Basically self-taught, Frocillo started traditional quilting in the late 1990’s to make a memory quilt for her daughter. While working from a pattern taught her the basics of working with fiber, she eventually wanted to move to an area where she could create her own individual work. It was at that point she discovered art quilts.
Frocillo begins with an idea or inspiration before “painting” with fabric. She sketches out her idea and sometimes uses copyright-free images which are manipulated and enlarged to the size she wants as a template. The image is totally unrecognizable, but gives her the right proportions. Strips of fabric are cut in a variety of shapes and sizes and fused. The edges of the fabric are left raw.
“I like the way the fabric frays, the organic nature of it when it’s done,” explains Frocillo.
It’s then stitched to a fabric background followed with topstitching in a freeform which adds another dimension and level of interest to the image.
Acceptance of fiber as a fine art is gaining credibility in the market. Many fiber artists choose to show their work in a traditional fiber setting like a quilt show, but Frocillo has chosen to pursue the fine art arena.
“In the traditional setting,” Frocillo said “work is judged first by its technical merit. While I want my work to be technically correct, I can best articulate my thoughts by creating a piece of art.”
In 2014, Frocillo won Best of Show at the Secura Arts Show held at the Trout Museum of Art in Appleton.
“I was so excited to win,” she said “until I understood what it meant I needed to do for next year.”
The winner displays a large exhibition at the following year’s show, and Frocillo’s winning piece was the only one she had made. The learning curve was steep.
Working 12 to 18 hour days, she learned how to work in a series.

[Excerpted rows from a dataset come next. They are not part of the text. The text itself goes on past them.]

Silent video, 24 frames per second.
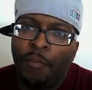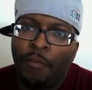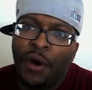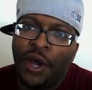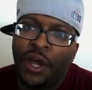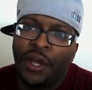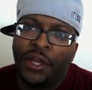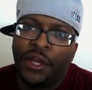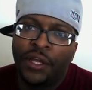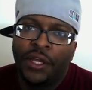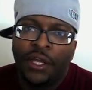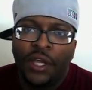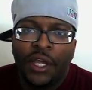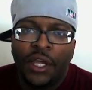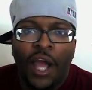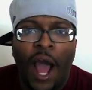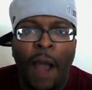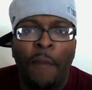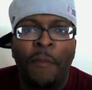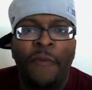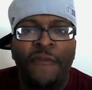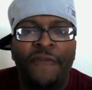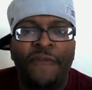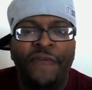but
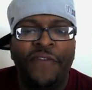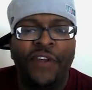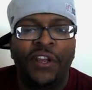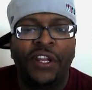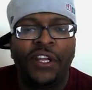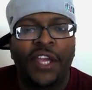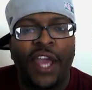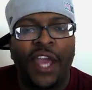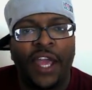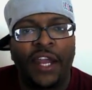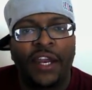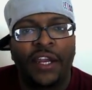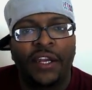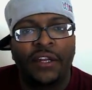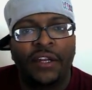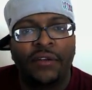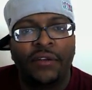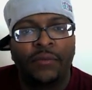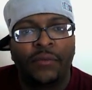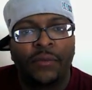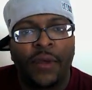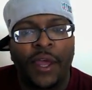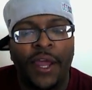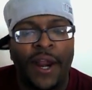I'm affiliated
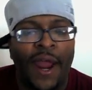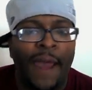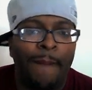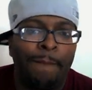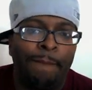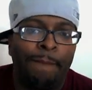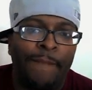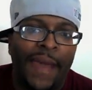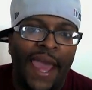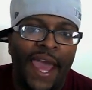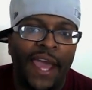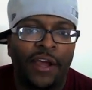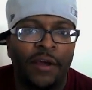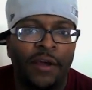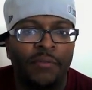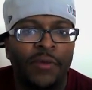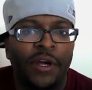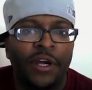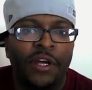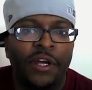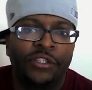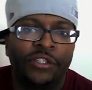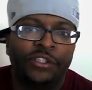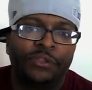and I back them
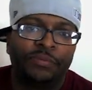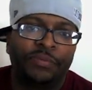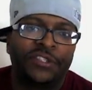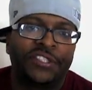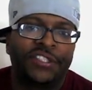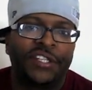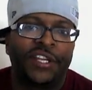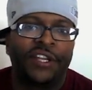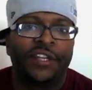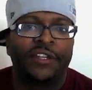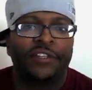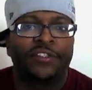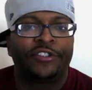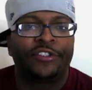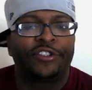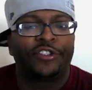100%.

“I didn’t look at the entire body of work until I laid it out at the museum in 2015,” Frocillo said “ and it was then that I realized these pieces were the story of my life. I come from Detroit, Michigan and the ‘Remnants Series’ are of what my childhood home looks like now. Everything is gone, the few remaining homes are abandoned, the street is gone, and it’s become an area where you cannot visit. It’s too dangerous. That got me thinking about remnants, and I wanted to stick with that: Detroit’s empty downtown buildings, an abandoned subway, lost neighborhoods. There’s beauty in the remnants and there’s beauty in the structure. It can be related to getting older and how people tend to value you less as a person. As you age, you are, in essence, a remnant of what you once were, but there’s strength and beauty in what’s remaining.”

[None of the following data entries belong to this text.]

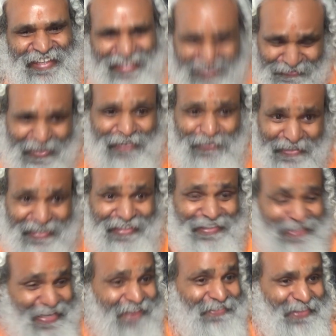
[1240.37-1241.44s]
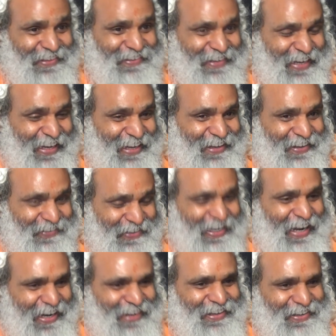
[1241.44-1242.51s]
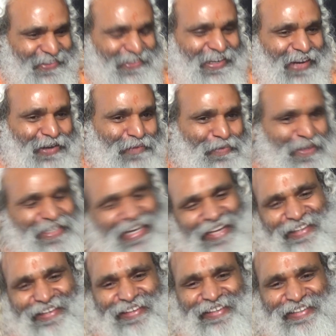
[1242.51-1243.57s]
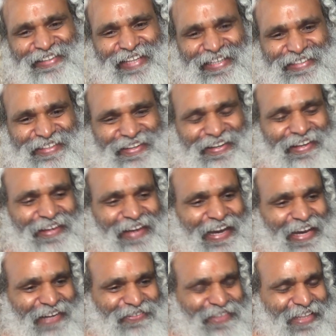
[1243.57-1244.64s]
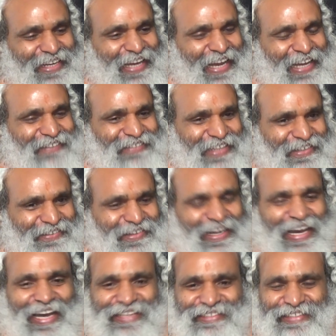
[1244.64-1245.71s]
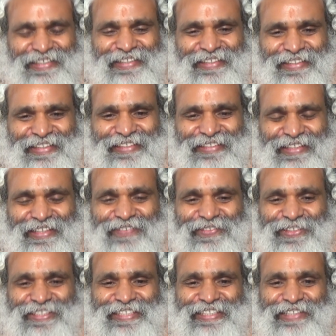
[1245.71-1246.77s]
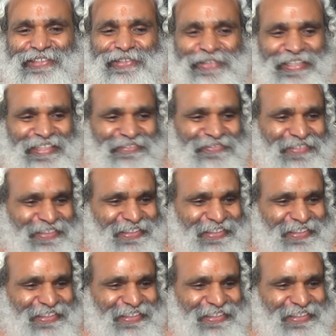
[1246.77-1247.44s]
In fact, we did the same thing, okay? We had Duna or Prasada, that's all. After that, I have never asked this sort of question to him.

Frocillo enters shows with a statement or theme. She’s recently entered a show exhibit about skin, and specifically how people view skin color. She’s taken the outlined image of a fingerprint and laid it over a fabric photograph collage of families who are of different religions, ethnicity and color. It’s a beautiful and provocative piece of art.
Frocillo has also been creating dimensional pieces. She recently created a fiber piece depicting cranes landing on a nest. The nest is created from bits of acrylic yarn, string, and whatever else she could find, which is woven and attached together like birds building a real nest. The cranes are made from purple, green and pink men’s ties.
“I don’t want to recreate a photograph of birds,” Frocillo said “and match their natural color. I want to change it up.”
Frocillo belongs to the Studio Art Quilters Association and has exhibited in their regional and national shows. Her work is at the Hang Up Gallery in Neenah, Two Fish Gallery in Elkhart Lake, and Sievers School of Fiber Arts on Washington Island.